■ Your assignment
Set down every entry word for word. Omit the pictures.

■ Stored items
- - -

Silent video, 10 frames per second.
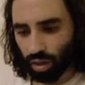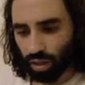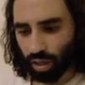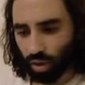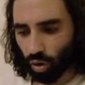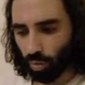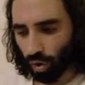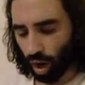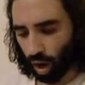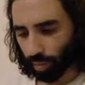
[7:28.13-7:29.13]
Say, O
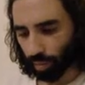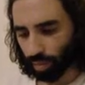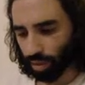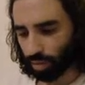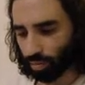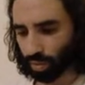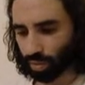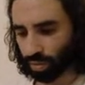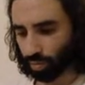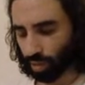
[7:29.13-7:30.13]
Muhammad, peace and
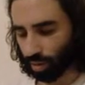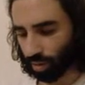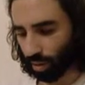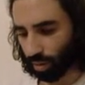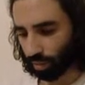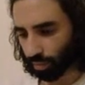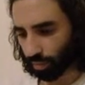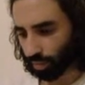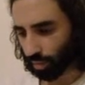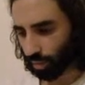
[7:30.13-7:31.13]
blessings be upon him,
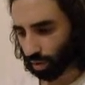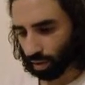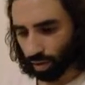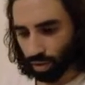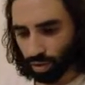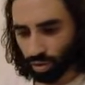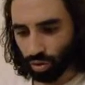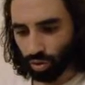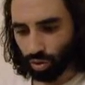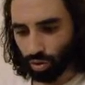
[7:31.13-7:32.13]

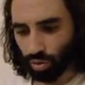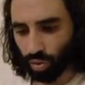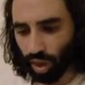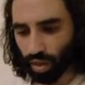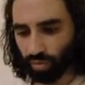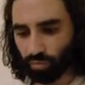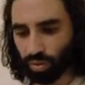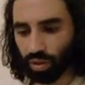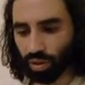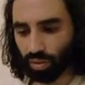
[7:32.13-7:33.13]
to who have
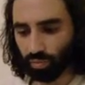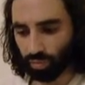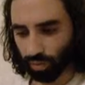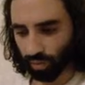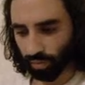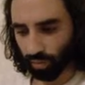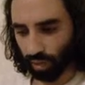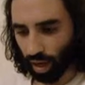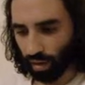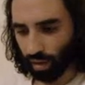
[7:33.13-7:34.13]
believed,
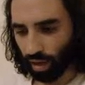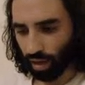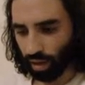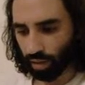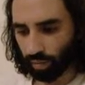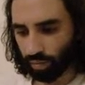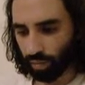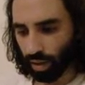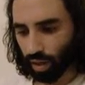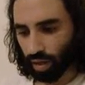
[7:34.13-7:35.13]
and they,
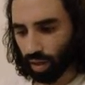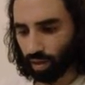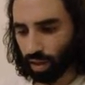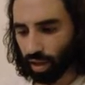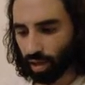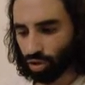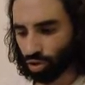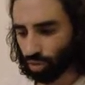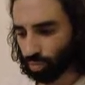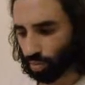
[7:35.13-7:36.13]
that they
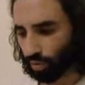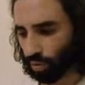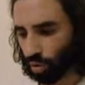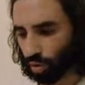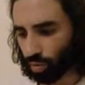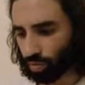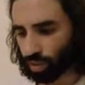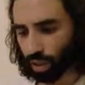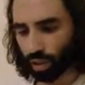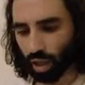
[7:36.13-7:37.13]
should
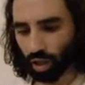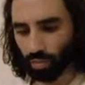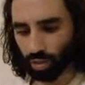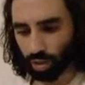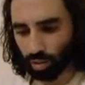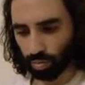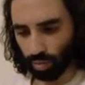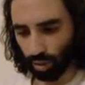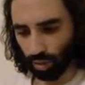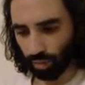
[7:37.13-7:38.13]
perform salat, which is
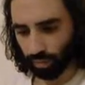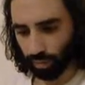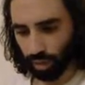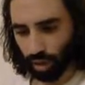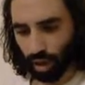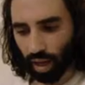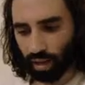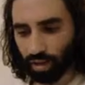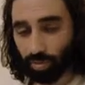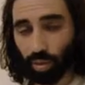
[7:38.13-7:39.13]
prayer,
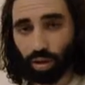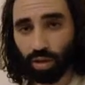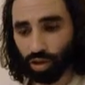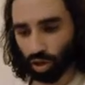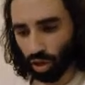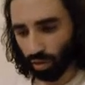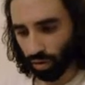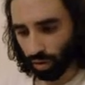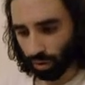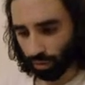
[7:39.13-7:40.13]
and spend in
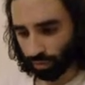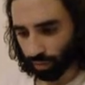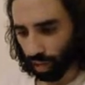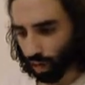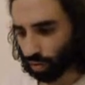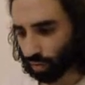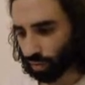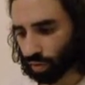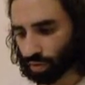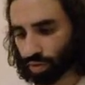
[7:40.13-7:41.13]
charity out
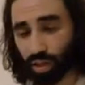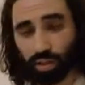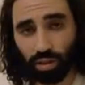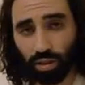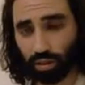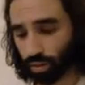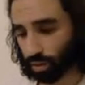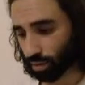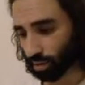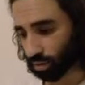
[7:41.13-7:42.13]
of their
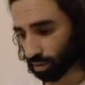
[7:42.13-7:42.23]
sustenance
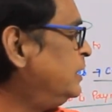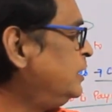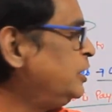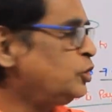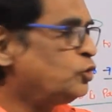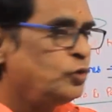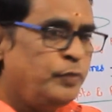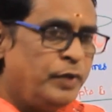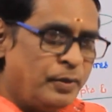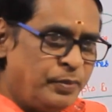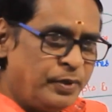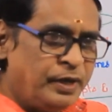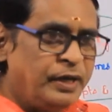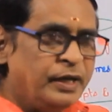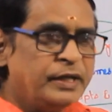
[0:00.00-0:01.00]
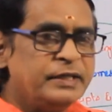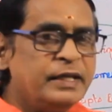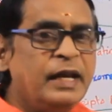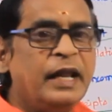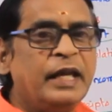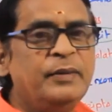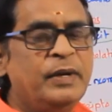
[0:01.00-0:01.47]
it should be appeared as
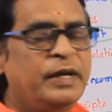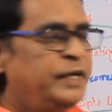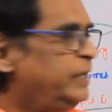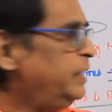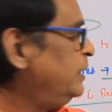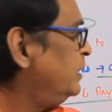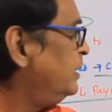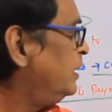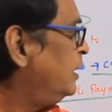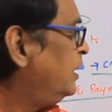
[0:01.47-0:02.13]
a liability.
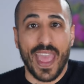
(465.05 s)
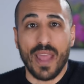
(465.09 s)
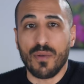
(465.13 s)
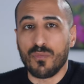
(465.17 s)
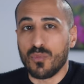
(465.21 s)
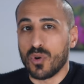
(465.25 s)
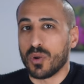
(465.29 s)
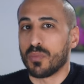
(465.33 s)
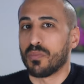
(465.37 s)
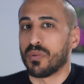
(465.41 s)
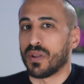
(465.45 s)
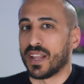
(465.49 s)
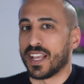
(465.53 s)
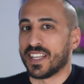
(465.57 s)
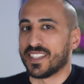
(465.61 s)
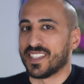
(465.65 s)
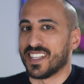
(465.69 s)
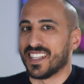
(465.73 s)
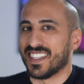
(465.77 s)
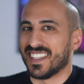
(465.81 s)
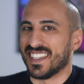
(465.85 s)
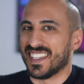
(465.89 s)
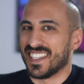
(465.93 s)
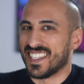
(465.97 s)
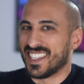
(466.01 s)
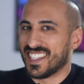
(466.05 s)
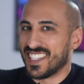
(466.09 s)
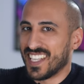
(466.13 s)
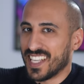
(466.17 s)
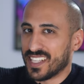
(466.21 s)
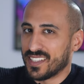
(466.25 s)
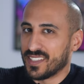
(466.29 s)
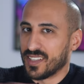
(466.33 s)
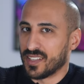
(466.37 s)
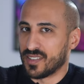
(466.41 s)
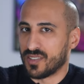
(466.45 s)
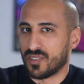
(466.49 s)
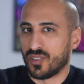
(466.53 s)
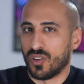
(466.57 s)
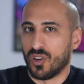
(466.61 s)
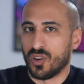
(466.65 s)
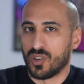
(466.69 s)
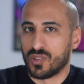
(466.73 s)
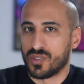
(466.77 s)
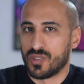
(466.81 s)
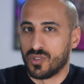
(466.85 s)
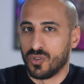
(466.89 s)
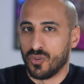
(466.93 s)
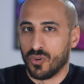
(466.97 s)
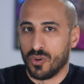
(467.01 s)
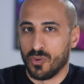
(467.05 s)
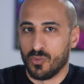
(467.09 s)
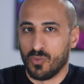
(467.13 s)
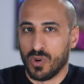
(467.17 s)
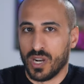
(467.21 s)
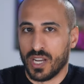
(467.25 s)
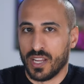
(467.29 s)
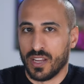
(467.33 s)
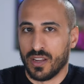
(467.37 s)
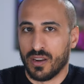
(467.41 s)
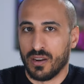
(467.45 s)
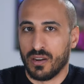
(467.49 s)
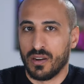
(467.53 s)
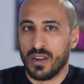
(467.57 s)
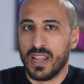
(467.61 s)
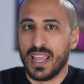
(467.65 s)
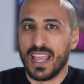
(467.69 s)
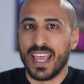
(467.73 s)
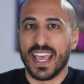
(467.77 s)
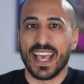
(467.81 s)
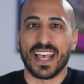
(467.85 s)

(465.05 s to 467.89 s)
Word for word: and replacing 60 stocks during one year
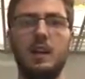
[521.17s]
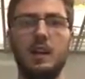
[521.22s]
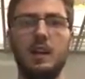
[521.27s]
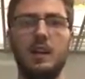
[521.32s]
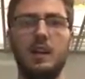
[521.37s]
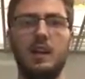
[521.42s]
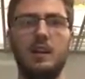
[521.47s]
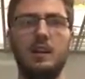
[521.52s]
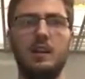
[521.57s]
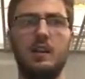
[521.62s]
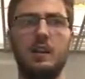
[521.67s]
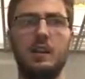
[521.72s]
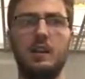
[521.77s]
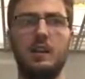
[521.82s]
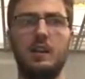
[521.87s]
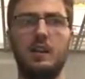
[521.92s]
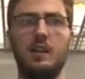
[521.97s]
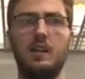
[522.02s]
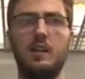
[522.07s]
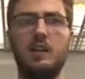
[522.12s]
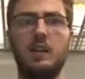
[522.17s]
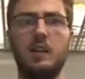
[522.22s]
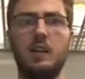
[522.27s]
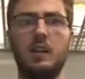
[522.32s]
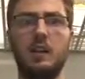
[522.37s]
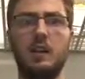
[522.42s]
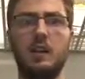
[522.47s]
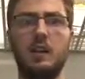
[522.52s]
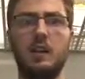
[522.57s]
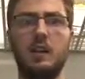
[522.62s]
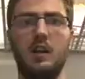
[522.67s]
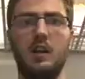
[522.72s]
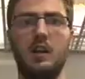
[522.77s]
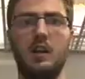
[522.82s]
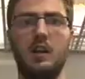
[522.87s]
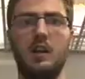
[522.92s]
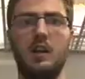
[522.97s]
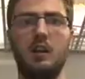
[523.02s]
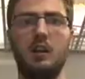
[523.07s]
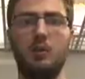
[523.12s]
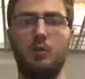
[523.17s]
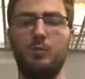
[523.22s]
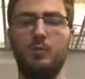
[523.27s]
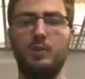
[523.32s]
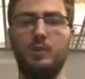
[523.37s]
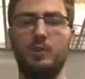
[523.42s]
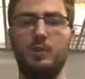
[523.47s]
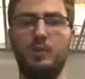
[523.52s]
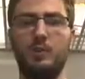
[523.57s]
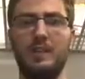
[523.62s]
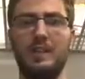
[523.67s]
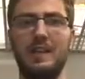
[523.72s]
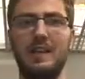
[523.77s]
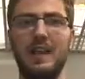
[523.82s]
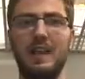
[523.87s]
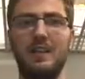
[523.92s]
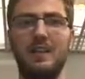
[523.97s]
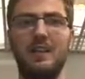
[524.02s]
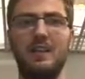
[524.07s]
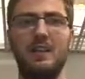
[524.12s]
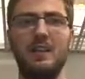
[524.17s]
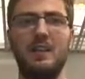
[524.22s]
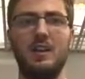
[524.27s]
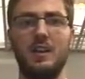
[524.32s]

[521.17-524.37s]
and I hope to do it again,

- - -

■ Reply
Silent video, 10 frames per second.
[7:28.13-7:29.13]
Say, O
[7:29.13-7:30.13]
Muhammad, peace and
[7:30.13-7:31.13]
blessings be upon him,
[7:31.13-7:32.13]

[7:32.13-7:33.13]
to who have
[7:33.13-7:34.13]
believed,
[7:34.13-7:35.13]
and they,
[7:35.13-7:36.13]
that they
[7:36.13-7:37.13]
should
[7:37.13-7:38.13]
perform salat, which is
[7:38.13-7:39.13]
prayer,
[7:39.13-7:40.13]
and spend in
[7:40.13-7:41.13]
charity out
[7:41.13-7:42.13]
of their
[7:42.13-7:42.23]
sustenance
[0:00.00-0:01.00]
[0:01.00-0:01.47]
it should be appeared as
[0:01.47-0:02.13]
a liability.
(465.05 s)
(465.09 s)
(465.13 s)
(465.17 s)
(465.21 s)
(465.25 s)
(465.29 s)
(465.33 s)
(465.37 s)
(465.41 s)
(465.45 s)
(465.49 s)
(465.53 s)
(465.57 s)
(465.61 s)
(465.65 s)
(465.69 s)
(465.73 s)
(465.77 s)
(465.81 s)
(465.85 s)
(465.89 s)
(465.93 s)
(465.97 s)
(466.01 s)
(466.05 s)
(466.09 s)
(466.13 s)
(466.17 s)
(466.21 s)
(466.25 s)
(466.29 s)
(466.33 s)
(466.37 s)
(466.41 s)
(466.45 s)
(466.49 s)
(466.53 s)
(466.57 s)
(466.61 s)
(466.65 s)
(466.69 s)
(466.73 s)
(466.77 s)
(466.81 s)
(466.85 s)
(466.89 s)
(466.93 s)
(466.97 s)
(467.01 s)
(467.05 s)
(467.09 s)
(467.13 s)
(467.17 s)
(467.21 s)
(467.25 s)
(467.29 s)
(467.33 s)
(467.37 s)
(467.41 s)
(467.45 s)
(467.49 s)
(467.53 s)
(467.57 s)
(467.61 s)
(467.65 s)
(467.69 s)
(467.73 s)
(467.77 s)
(467.81 s)
(467.85 s)

(465.05 s to 467.89 s)
Word for word: and replacing 60 stocks during one year
[521.17s]
[521.22s]
[521.27s]
[521.32s]
[521.37s]
[521.42s]
[521.47s]
[521.52s]
[521.57s]
[521.62s]
[521.67s]
[521.72s]
[521.77s]
[521.82s]
[521.87s]
[521.92s]
[521.97s]
[522.02s]
[522.07s]
[522.12s]
[522.17s]
[522.22s]
[522.27s]
[522.32s]
[522.37s]
[522.42s]
[522.47s]
[522.52s]
[522.57s]
[522.62s]
[522.67s]
[522.72s]
[522.77s]
[522.82s]
[522.87s]
[522.92s]
[522.97s]
[523.02s]
[523.07s]
[523.12s]
[523.17s]
[523.22s]
[523.27s]
[523.32s]
[523.37s]
[523.42s]
[523.47s]
[523.52s]
[523.57s]
[523.62s]
[523.67s]
[523.72s]
[523.77s]
[523.82s]
[523.87s]
[523.92s]
[523.97s]
[524.02s]
[524.07s]
[524.12s]
[524.17s]
[524.22s]
[524.27s]
[524.32s]

[521.17-524.37s]
and I hope to do it again,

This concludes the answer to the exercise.